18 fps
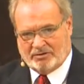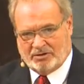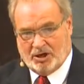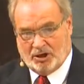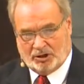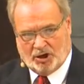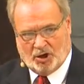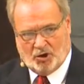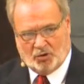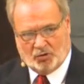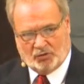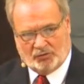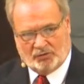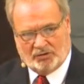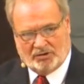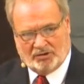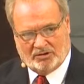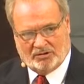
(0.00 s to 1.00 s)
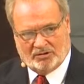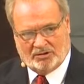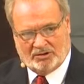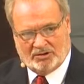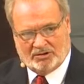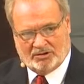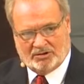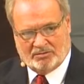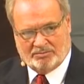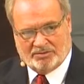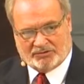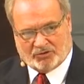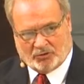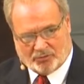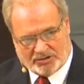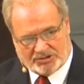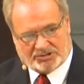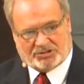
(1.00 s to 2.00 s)
not the author alone,
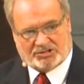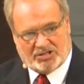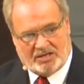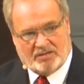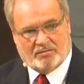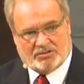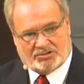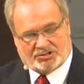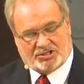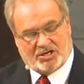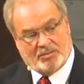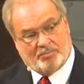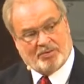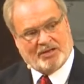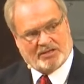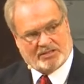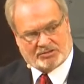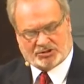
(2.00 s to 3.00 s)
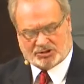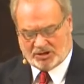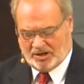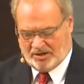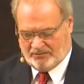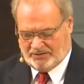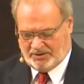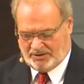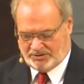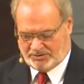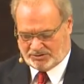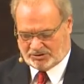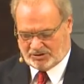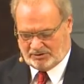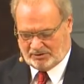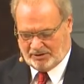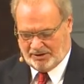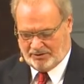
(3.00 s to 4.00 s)
but the
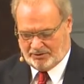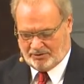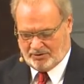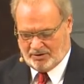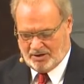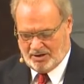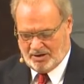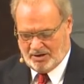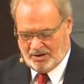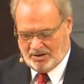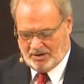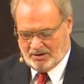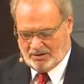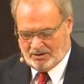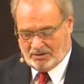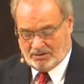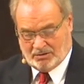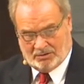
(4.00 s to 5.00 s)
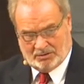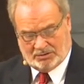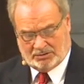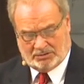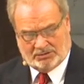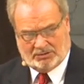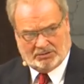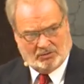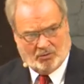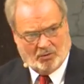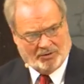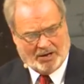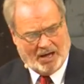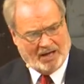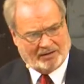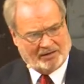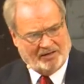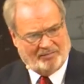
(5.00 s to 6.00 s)
recipients of his letter
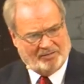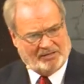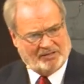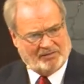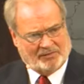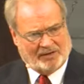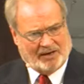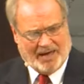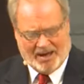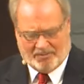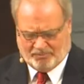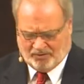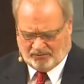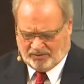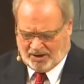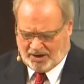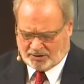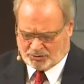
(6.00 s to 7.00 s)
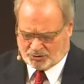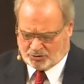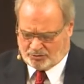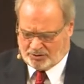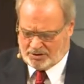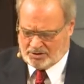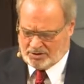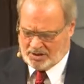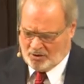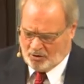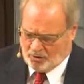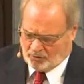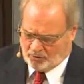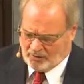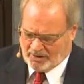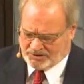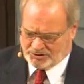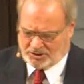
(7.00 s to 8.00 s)
were not living in the lap of
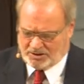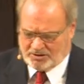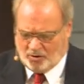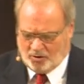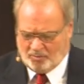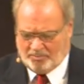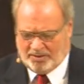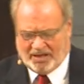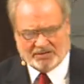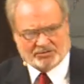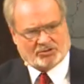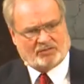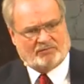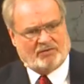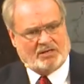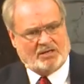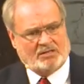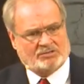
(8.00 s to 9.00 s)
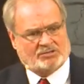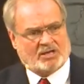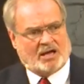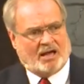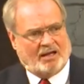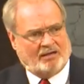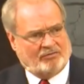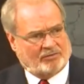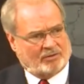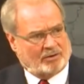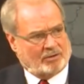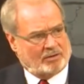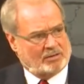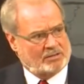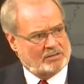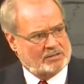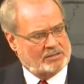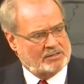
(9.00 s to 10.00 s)
luxury or resting on beds of
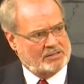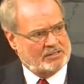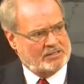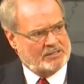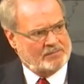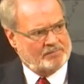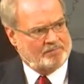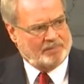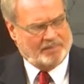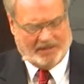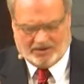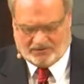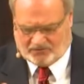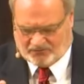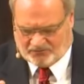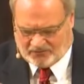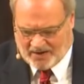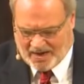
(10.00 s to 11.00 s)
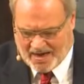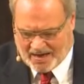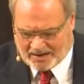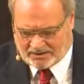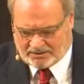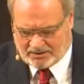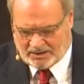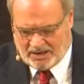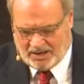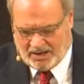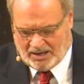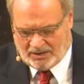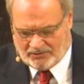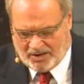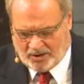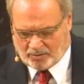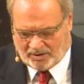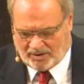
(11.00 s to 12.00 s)
ease either. In
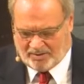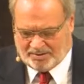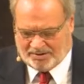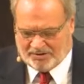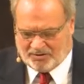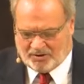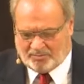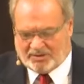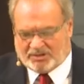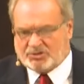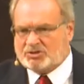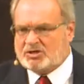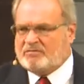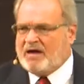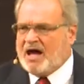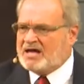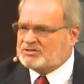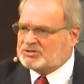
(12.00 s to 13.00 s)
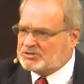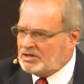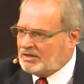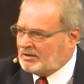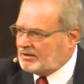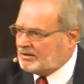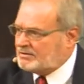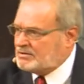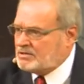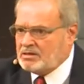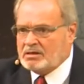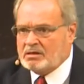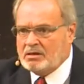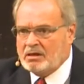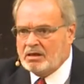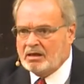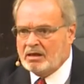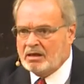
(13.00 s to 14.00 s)
fact, they were living in the midst of
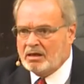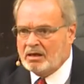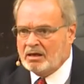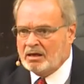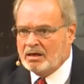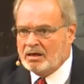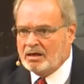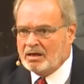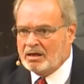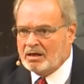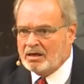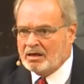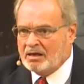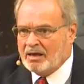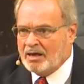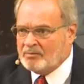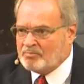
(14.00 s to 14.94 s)
hostility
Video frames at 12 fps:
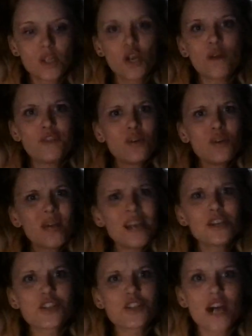if you
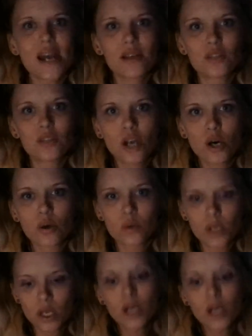let your child
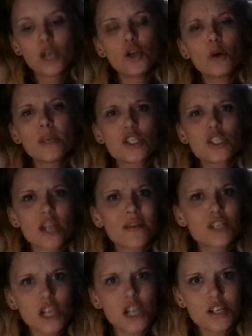know nobody should
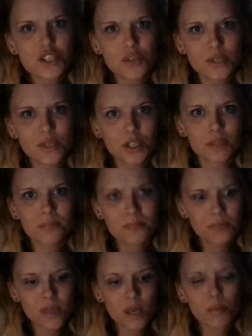ever touch you in your
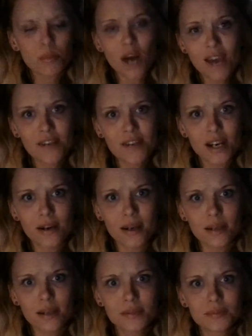private
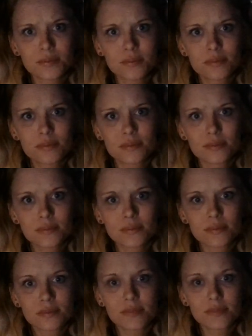area,
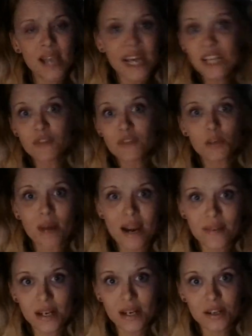any of your
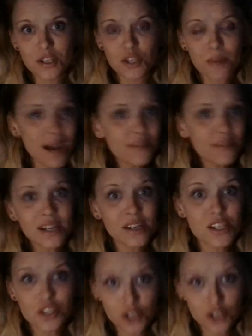private
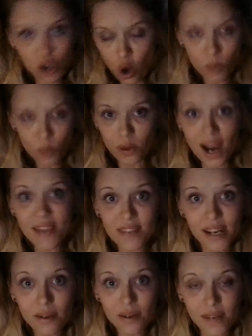areas are your own
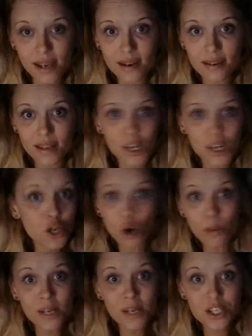private area, and
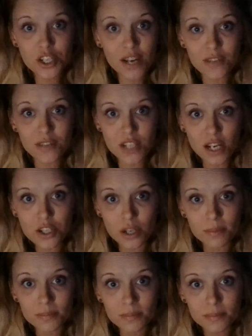nobody should ever touch
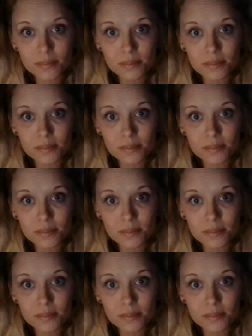them.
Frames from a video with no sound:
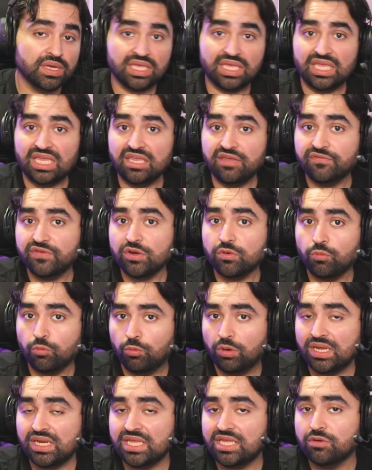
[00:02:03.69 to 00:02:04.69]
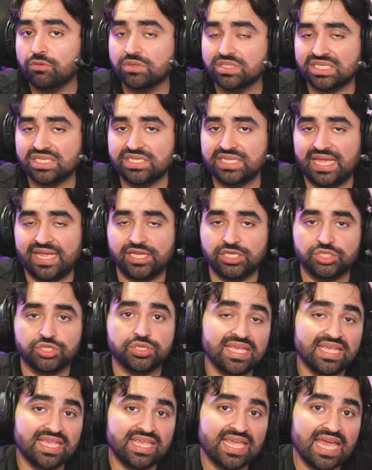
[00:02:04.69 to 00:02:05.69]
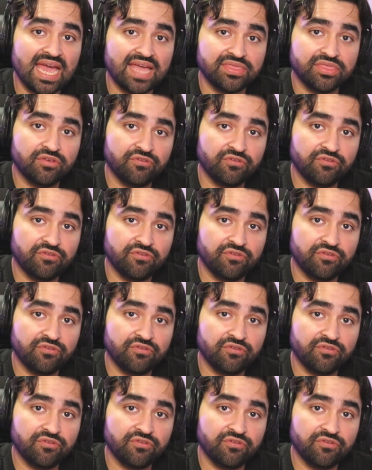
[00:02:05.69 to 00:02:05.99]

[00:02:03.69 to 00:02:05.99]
even when he was in danger, he had the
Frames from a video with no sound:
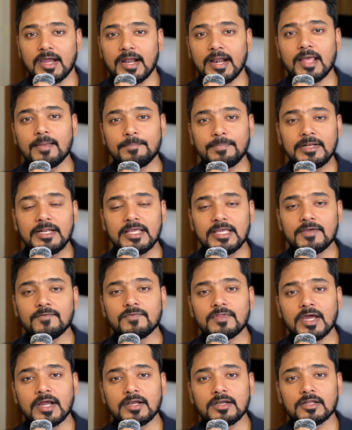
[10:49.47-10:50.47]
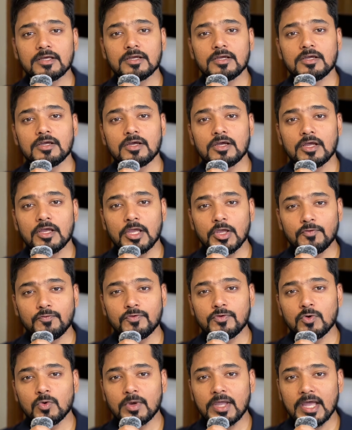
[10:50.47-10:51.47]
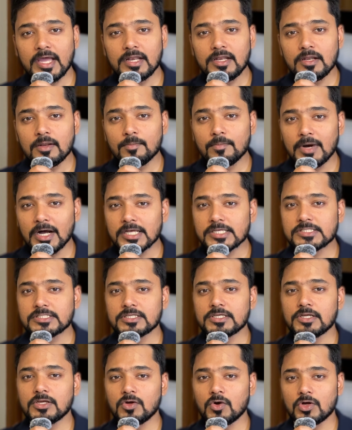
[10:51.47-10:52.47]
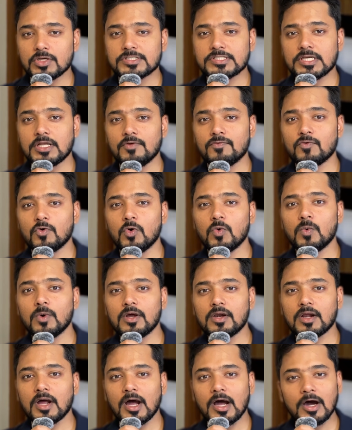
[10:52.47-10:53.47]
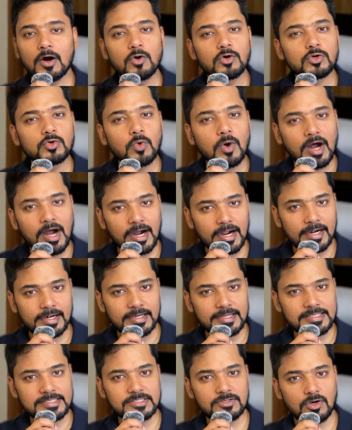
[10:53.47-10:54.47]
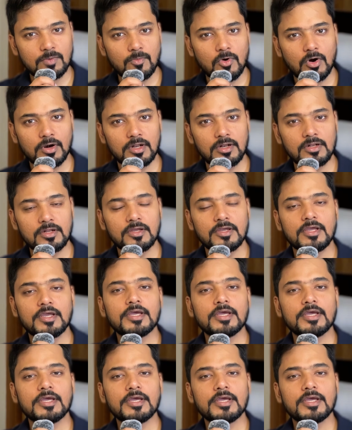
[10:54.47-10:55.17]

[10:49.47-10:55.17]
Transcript: And I believe that if you can master yourself over how to harness your model,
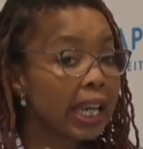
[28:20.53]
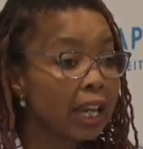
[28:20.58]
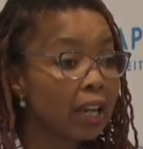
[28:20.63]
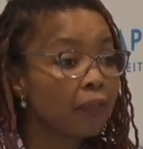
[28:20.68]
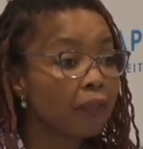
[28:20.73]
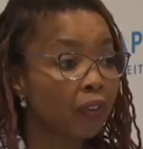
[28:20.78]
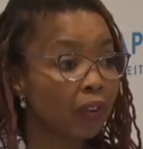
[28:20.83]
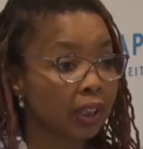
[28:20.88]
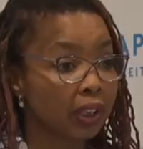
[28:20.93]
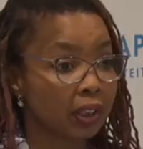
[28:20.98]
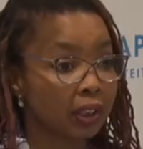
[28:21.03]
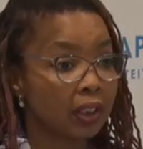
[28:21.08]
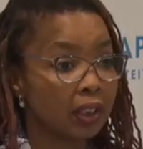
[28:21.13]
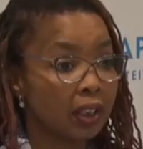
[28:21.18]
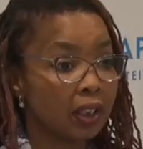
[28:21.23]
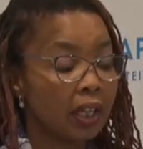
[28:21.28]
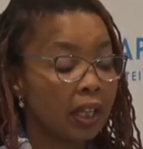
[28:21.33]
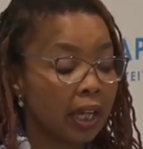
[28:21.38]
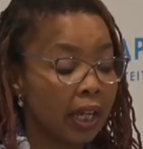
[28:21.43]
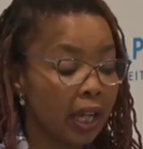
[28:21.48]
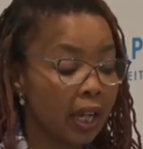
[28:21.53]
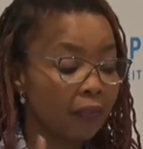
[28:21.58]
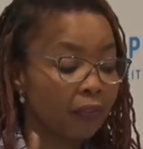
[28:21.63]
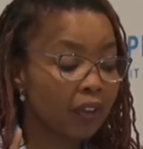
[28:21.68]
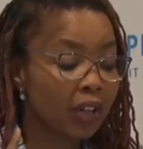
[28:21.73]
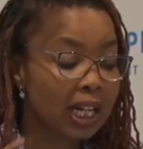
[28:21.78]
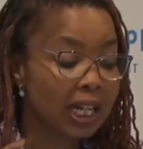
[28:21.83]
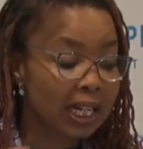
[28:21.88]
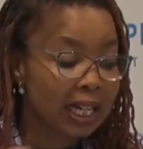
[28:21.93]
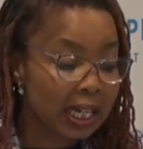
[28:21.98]
even
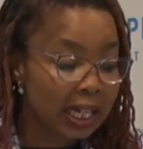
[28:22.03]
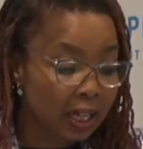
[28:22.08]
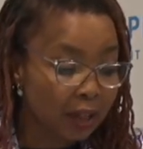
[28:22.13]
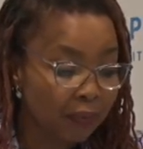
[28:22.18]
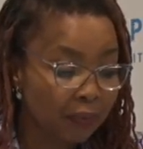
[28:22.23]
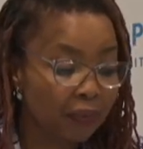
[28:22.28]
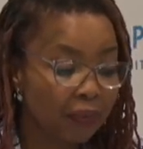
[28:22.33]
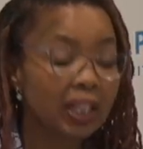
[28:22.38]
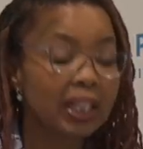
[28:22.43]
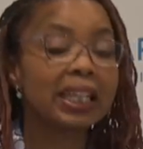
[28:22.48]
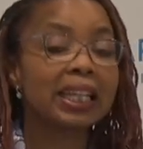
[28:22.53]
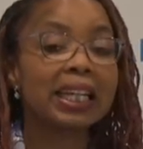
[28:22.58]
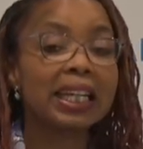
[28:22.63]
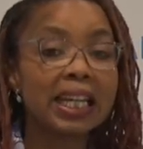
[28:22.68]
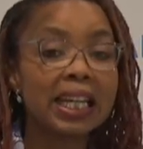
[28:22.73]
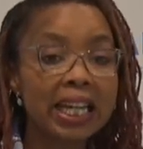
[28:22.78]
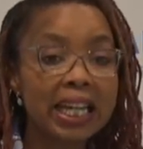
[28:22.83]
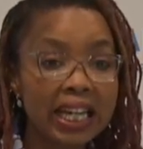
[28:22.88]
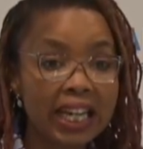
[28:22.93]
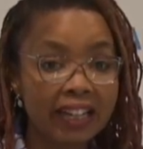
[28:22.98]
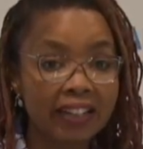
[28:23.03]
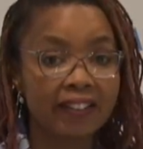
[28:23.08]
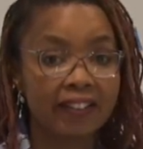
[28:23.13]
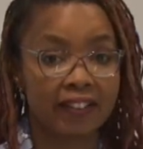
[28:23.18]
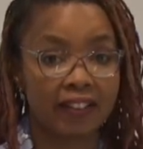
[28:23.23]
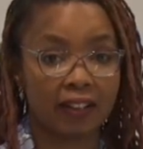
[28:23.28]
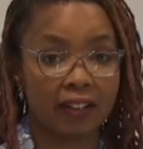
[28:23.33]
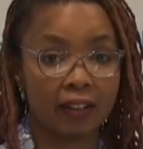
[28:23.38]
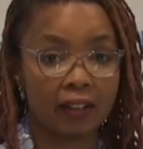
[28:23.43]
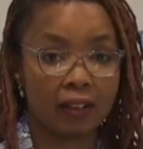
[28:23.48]
if grief
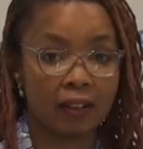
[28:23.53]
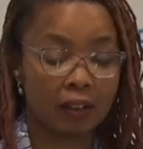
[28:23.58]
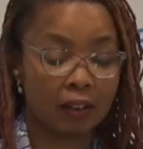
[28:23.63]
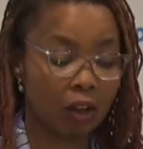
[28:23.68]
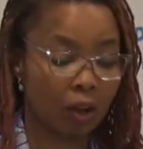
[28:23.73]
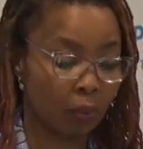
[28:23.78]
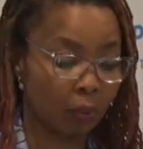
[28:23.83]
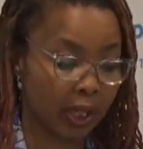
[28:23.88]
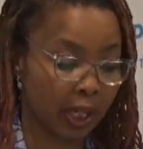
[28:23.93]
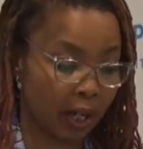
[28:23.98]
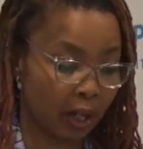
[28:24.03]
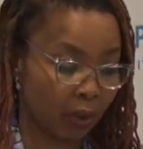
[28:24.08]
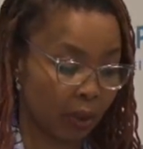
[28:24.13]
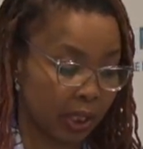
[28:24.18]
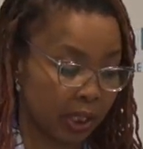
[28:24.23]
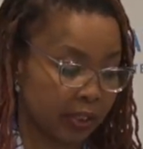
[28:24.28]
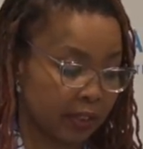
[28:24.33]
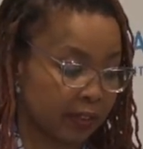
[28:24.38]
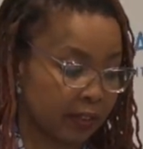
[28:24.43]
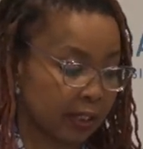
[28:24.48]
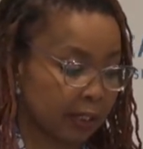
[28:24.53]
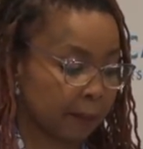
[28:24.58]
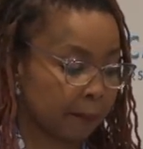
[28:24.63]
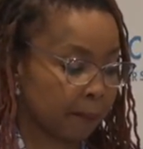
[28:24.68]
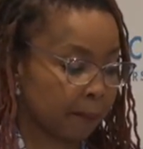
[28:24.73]
needs coherence.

------------------------------------

Prompt:
Retype the listing above exactly, please. Pictures do not belong in the copy.

Answer below:
18 fps
(0.00 s to 1.00 s)
(1.00 s to 2.00 s)
not the author alone,
(2.00 s to 3.00 s)
(3.00 s to 4.00 s)
but the
(4.00 s to 5.00 s)
(5.00 s to 6.00 s)
recipients of his letter
(6.00 s to 7.00 s)
(7.00 s to 8.00 s)
were not living in the lap of
(8.00 s to 9.00 s)
(9.00 s to 10.00 s)
luxury or resting on beds of
(10.00 s to 11.00 s)
(11.00 s to 12.00 s)
ease either. In
(12.00 s to 13.00 s)
(13.00 s to 14.00 s)
fact, they were living in the midst of
(14.00 s to 14.94 s)
hostility
Video frames at 12 fps:
if you
let your child
know nobody should
ever touch you in your
private
area,
any of your
private
areas are your own
private area, and
nobody should ever touch
them.
Frames from a video with no sound:
[00:02:03.69 to 00:02:04.69]
[00:02:04.69 to 00:02:05.69]
[00:02:05.69 to 00:02:05.99]

[00:02:03.69 to 00:02:05.99]
even when he was in danger, he had the
Frames from a video with no sound:
[10:49.47-10:50.47]
[10:50.47-10:51.47]
[10:51.47-10:52.47]
[10:52.47-10:53.47]
[10:53.47-10:54.47]
[10:54.47-10:55.17]

[10:49.47-10:55.17]
Transcript: And I believe that if you can master yourself over how to harness your model,
[28:20.53]
[28:20.58]
[28:20.63]
[28:20.68]
[28:20.73]
[28:20.78]
[28:20.83]
[28:20.88]
[28:20.93]
[28:20.98]
[28:21.03]
[28:21.08]
[28:21.13]
[28:21.18]
[28:21.23]
[28:21.28]
[28:21.33]
[28:21.38]
[28:21.43]
[28:21.48]
[28:21.53]
[28:21.58]
[28:21.63]
[28:21.68]
[28:21.73]
[28:21.78]
[28:21.83]
[28:21.88]
[28:21.93]
[28:21.98]
even
[28:22.03]
[28:22.08]
[28:22.13]
[28:22.18]
[28:22.23]
[28:22.28]
[28:22.33]
[28:22.38]
[28:22.43]
[28:22.48]
[28:22.53]
[28:22.58]
[28:22.63]
[28:22.68]
[28:22.73]
[28:22.78]
[28:22.83]
[28:22.88]
[28:22.93]
[28:22.98]
[28:23.03]
[28:23.08]
[28:23.13]
[28:23.18]
[28:23.23]
[28:23.28]
[28:23.33]
[28:23.38]
[28:23.43]
[28:23.48]
if grief
[28:23.53]
[28:23.58]
[28:23.63]
[28:23.68]
[28:23.73]
[28:23.78]
[28:23.83]
[28:23.88]
[28:23.93]
[28:23.98]
[28:24.03]
[28:24.08]
[28:24.13]
[28:24.18]
[28:24.23]
[28:24.28]
[28:24.33]
[28:24.38]
[28:24.43]
[28:24.48]
[28:24.53]
[28:24.58]
[28:24.63]
[28:24.68]
[28:24.73]
needs coherence.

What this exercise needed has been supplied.